The crosstown line had the largest increase in average weekday ridership last year, according to a new study by the MTA.
The G saw almost 2,000 more riders a day in 2012 than in 2011, an increase of 4.2 percent, the study says. The changes were due to increased housing along the line, and more travel between Northern Brooklyn and Downtown Brooklyn, according to the MTA.
Advocates for the line argue that this proves that the G deserves a serious upgrade.
“The MTA’s new numbers show what G train riders already know," John Raskin, executive director of public transportation advocates the Riders Alliance, said in a statement. "These trains are overcrowded, and we need to run more of them.”
The news comes a little more than a month after the MTA agreed to do a full service review of G line service, which supporers say has lagged behind the growth of the areas supported by the line.
"[D]emand has outpaced service in North Brooklyn," read a statement from State Sen. Martin Dilan. "It’s time that G Line service to Williamsburg and Downtown Brooklyn reflect the upward growth that both areas have seen, and every indication shows it will only continue."
The study also found that the Barclays Center helped lead to an uptick in ridership for some Brooklyn trains. The Atlantic Avenue-Barclays Center station itself had a 7.6 percent increase, with an additional 2,500 riders a day, while the nearby Fulton Street G station increased 6.9 percent.
The transportation hub at Atlantic Avenue was also the busiest train station in Brooklyn, according to the study.
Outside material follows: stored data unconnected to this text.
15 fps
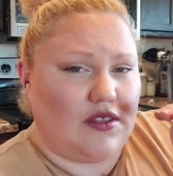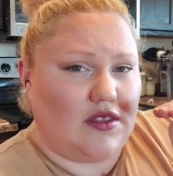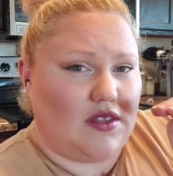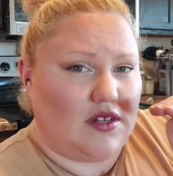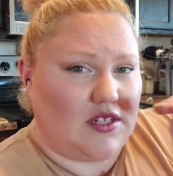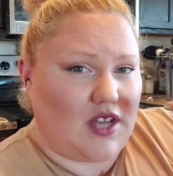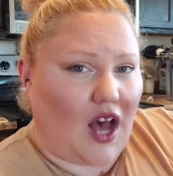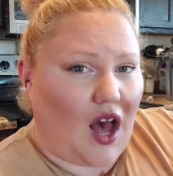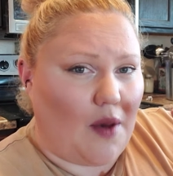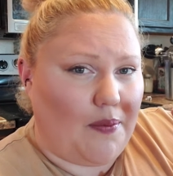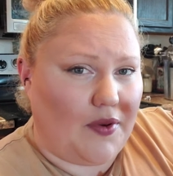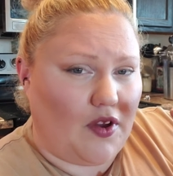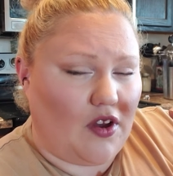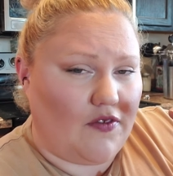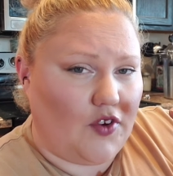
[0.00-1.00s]
the
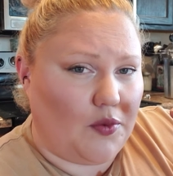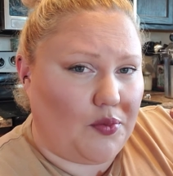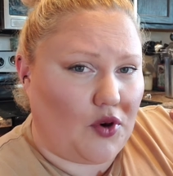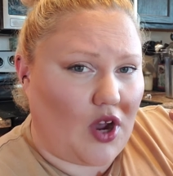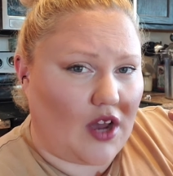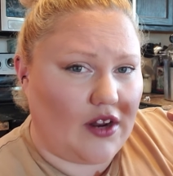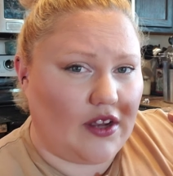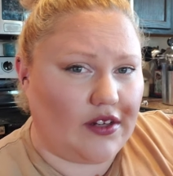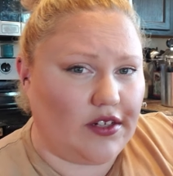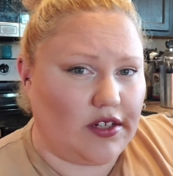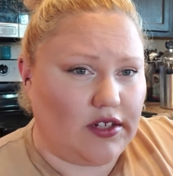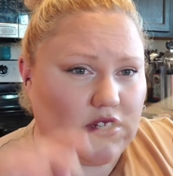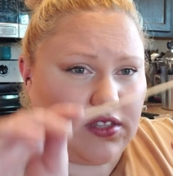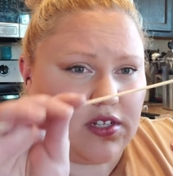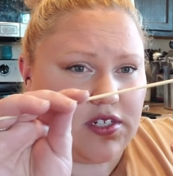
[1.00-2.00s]
top of your
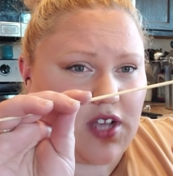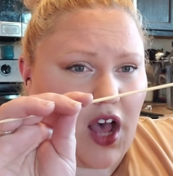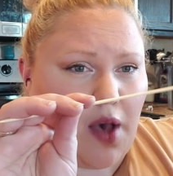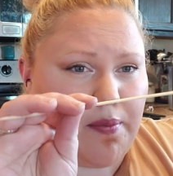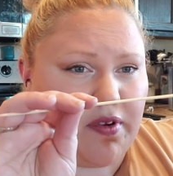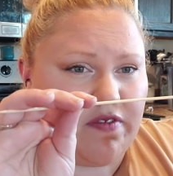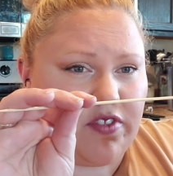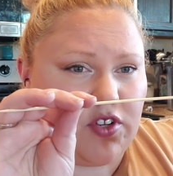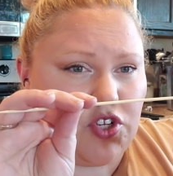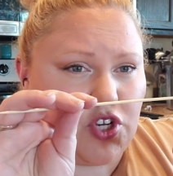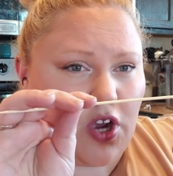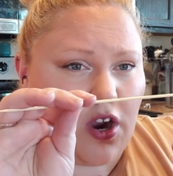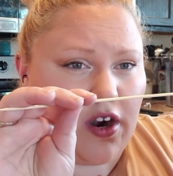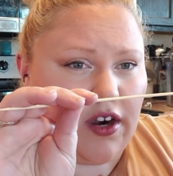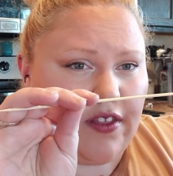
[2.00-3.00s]
product to the top of the
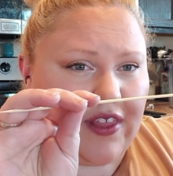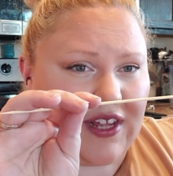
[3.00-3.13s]
jar.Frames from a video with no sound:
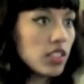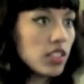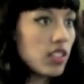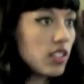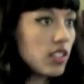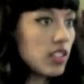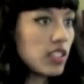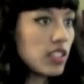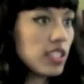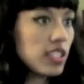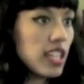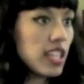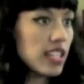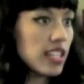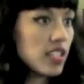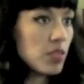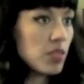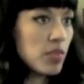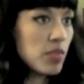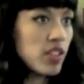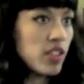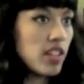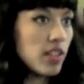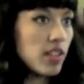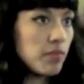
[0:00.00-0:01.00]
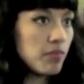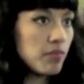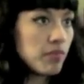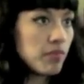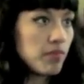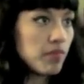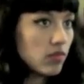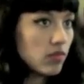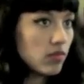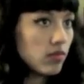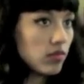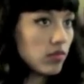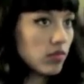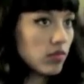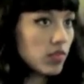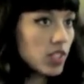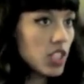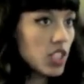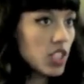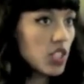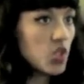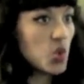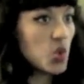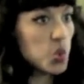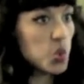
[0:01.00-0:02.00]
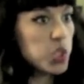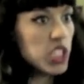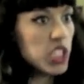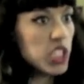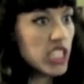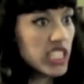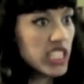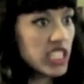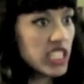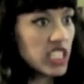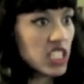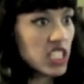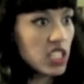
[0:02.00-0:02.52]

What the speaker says: This has to be them. Right!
The 14th Street A/C/E and Eighth Avenue L station had a 5.6 percent increase while Harlem also saw big numbers: a 3.4 percent weekday increase on the 2 and 3 lines.
"The eight stations from 116th Street to 145th Street on the Lenox and Eighth Avenue/Central Park West lines had a combined increase of 3.7 percent or about 3,600 riders," the study said.
The busiest station in the Bronx was the 161st Street-Yankee Stadium stop, and the busiest station in Queens was Flushing-Main Street, according to the study.